Tutta la Francia è in rumore; una moltitudine di persone, che può ascendere a «diecimila» si aggira tutt'oggi nel Palais Royal. Il resto del Clero e Quarantotto della Nobiltà, tra cui d'Orléans, sono andati immediatamente a congiungersi ai Comuni vittoriosi; – dai quali sono ricevuti, com'è naturale, «fra le acclamazioni».
Il Terzo Stato trionfa; la Città di Versailles l'acclama; i diecimila gironzano tutto il giorno nel Palais Royal; tutta la Francia sta in aspettativa, non senza il proposito di agitarsi! Stia attento l'Œil-de-Bœuf. Quanto al Re Luigi, egli trangugerà le ingiurie, temporeggerà, serbando il silenzio; vuole a tutti i costi la pace del momento.

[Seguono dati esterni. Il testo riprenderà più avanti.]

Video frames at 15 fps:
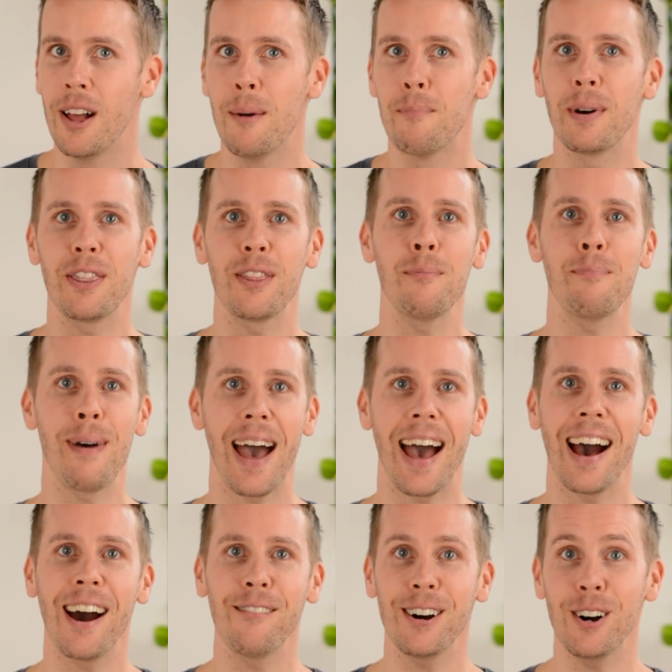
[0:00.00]
but the
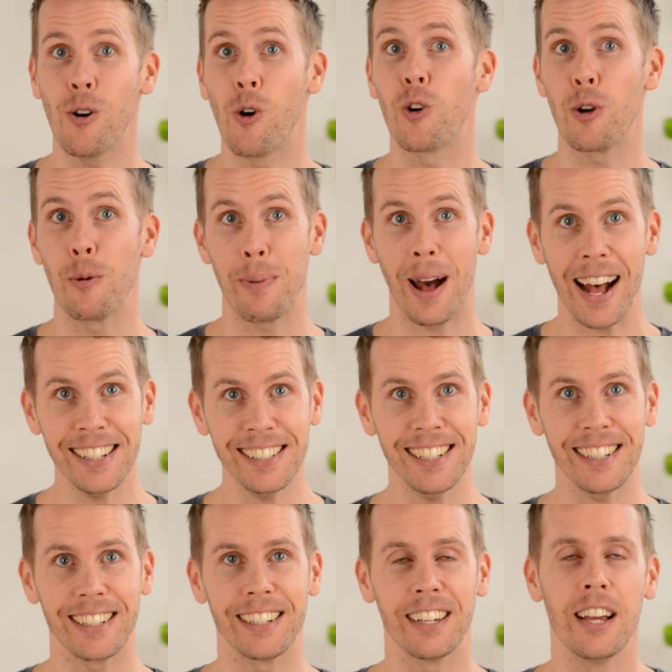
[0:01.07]
power or
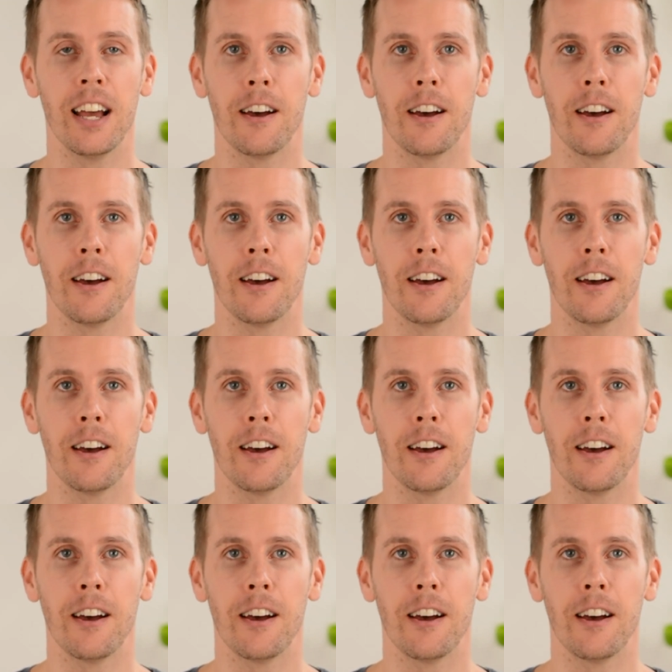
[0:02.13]
capacity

Fu martedì, 23 giugno, che egli pronunziò quel perentorio decreto regale; e la settimana non era ancora trascorsa che egli scriveva a quella parte della Nobiltà tuttora intransigente, che anche essa doveva fargli cosa grata arrendendosi. D'Espréménil manda i suoi ultimi aneliti di rabbia; Mirabeau-Tonneau «spezza la sua spada», pronunziando un voto, – che sarebbe stato bene mantenere. La «Tripla Famiglia» è ormai completa; la terza sorella traviata, la Nobiltà, vi si è unita; traviata, ma degna di perdono; raddolcita, per quanto è possibile, dalla dolce eloquenza del Presidente Bailly.
Così trionfa il Terzo Stato; e gli Stati Generali sono divenuti Assemblea Nazionale; e tutta la Francia può cantare il Te Deum. Con una savia inerzia e una savia cessazione dell'inerzia s'è avuta la grande vittoria. È la ultima notte di Giugno: durante tutta la nottata voi non incontrate per le vie di Versailles che uomini «che corrono, con le torcie», acclamando e abbandonandosi alla gioia. Dal 2 Maggio, allorchè essi baciarono la mano a Sua Maestà, a questo 30 Giugno, in cui si corre con le torcie, contiamo otto settimane e tre giorni. Per otto settimane il Carroccio Nazionale s'è visto di lontano ritto in piedi, facendo echeggiare molti segnali; e ora che ha raccolto tante cose intorno a sè, può sperare di continuare a star saldo.